(Reuters) -Oil prices stabilised in Asian trade on Monday as investors sought cues from broader financial markets, while comments by Russian President Vladimir Putin over the weekend ratcheted up geopolitical tensions in Europe.
Brent crude futures held unchanged at $74.99 a barrel at 0357 GMT after hitting a session high of $75.64. U.S. West Texas Intermediate crude was at $69.29 a barrel, up 3 cents, after rising to $69.92 earlier in the session.
Brent rose 2.8% last week, while WTI rebounded 3.8% as jitters in the banking sector eased.
Oil markets are closely watching the sentiment in financial market, while oil fundamentals remain sidelined, said Vandana Hari, founder of oil market analysis provider Vanda Insights.
"Expect most price action in Brent and WTI futures to occur during the Europe and U.S. trading hours, marked by plenty of intraday volatility," Hari said.
"A strong rebound is not on the cards until the (banking) crisis dissipates fully, which could take days, if not weeks," she added.
Keeping a lid on oil's gains, the dollar was firm on Monday as investors assessed regulators' moves to rein in jitters in the global banking system.
A stronger dollar makes dollar-denominated commodities more expensive for holders of other currencies and tends to weigh on demand for oil.
Prices drew some support from President Vladimir Putin comments that he will station tactical nuclear weapons in Belarus, escalating geopolitical tensions in Europe over Ukraine.
NATO criticised Putin on Sunday for what it called his "dangerous and irresponsible" nuclear rhetoric.
Russia's Deputy Prime Minister Alexander Novak said on Friday that Moscow was very close to achieving its target of cutting crude output by 500,000 barrels per day (bpd) to around 9.5 million bpd.
Despite lowering output, Russia is expected to maintain crude oil exports by cutting refinery output in April, data from industry sources and Reuters calculations showed on Friday.
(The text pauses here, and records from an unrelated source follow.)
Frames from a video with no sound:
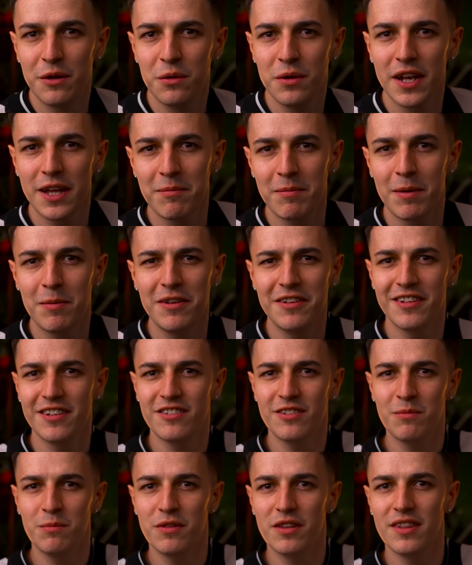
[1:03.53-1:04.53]
know? like maybe there's
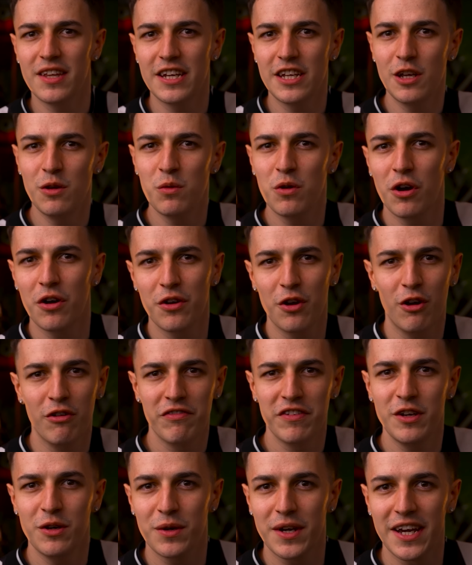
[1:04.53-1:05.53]
something that you can't
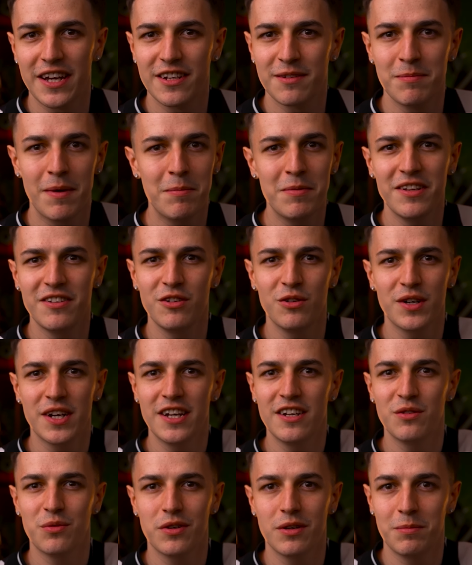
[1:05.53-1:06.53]
offer your kids. Maybe your
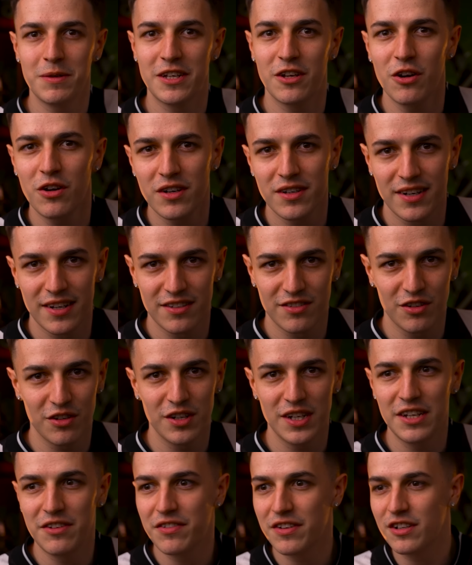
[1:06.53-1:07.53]
kids want to be doctors
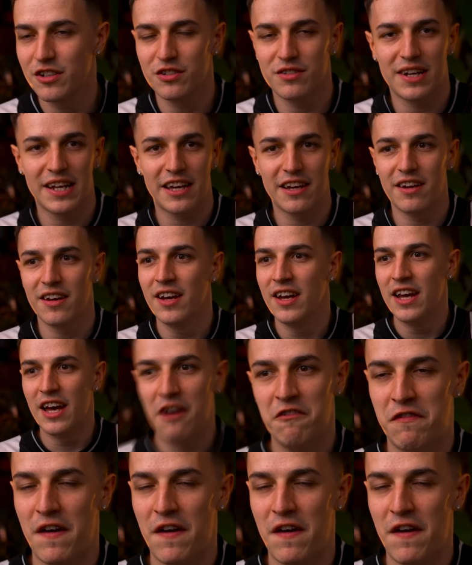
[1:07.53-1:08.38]
or even just like a, a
Exports of Russian oil products have to date been more affected than crude exports by a recent European Union embargo, with tonnes of diesel stuck on ships awaiting buyers.
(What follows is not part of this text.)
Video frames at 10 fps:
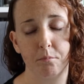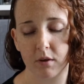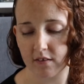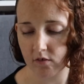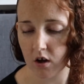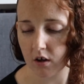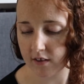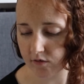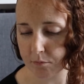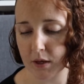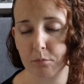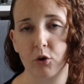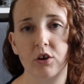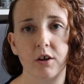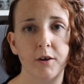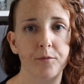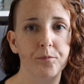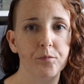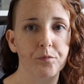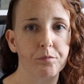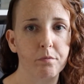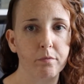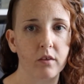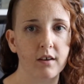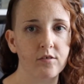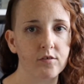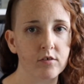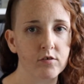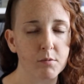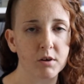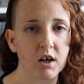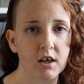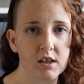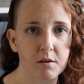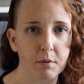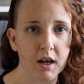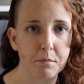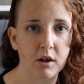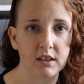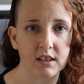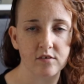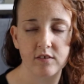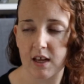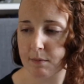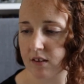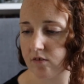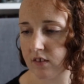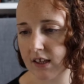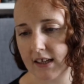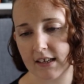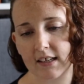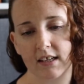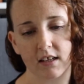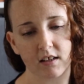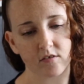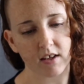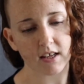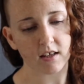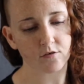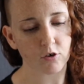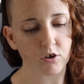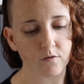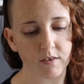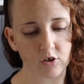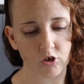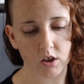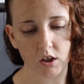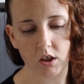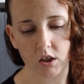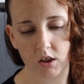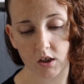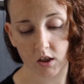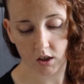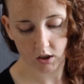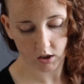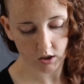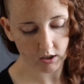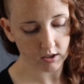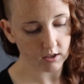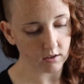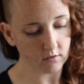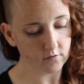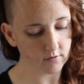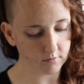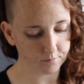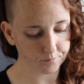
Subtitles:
it's a big book. It's The Summer Garden by Paulina Simons, and it is a historical fiction. It is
Analysts said Russian crude inventories have been rising since September last year, and the country would likely want to avoid further stockbuilds during refinery maintenance season from March to June.
"If Russia wants to draw down the inventories that it has built, output cuts may need to be extended beyond June," analysts at FGE said in a note.
Meanwhile, in France, industrial action is disrupting refineries, reducing crude demand and fuel production.
Investors are also watching out for China's manufacturing and services purchasing managers' indexes (PMIs) to be releases later this week.
In the U.S., oil rigs rose four to 593 last week, up for the first time in six weeks, while gas rigs held steady at 162, energy services firm Baker Hughes Co said in a report on Friday.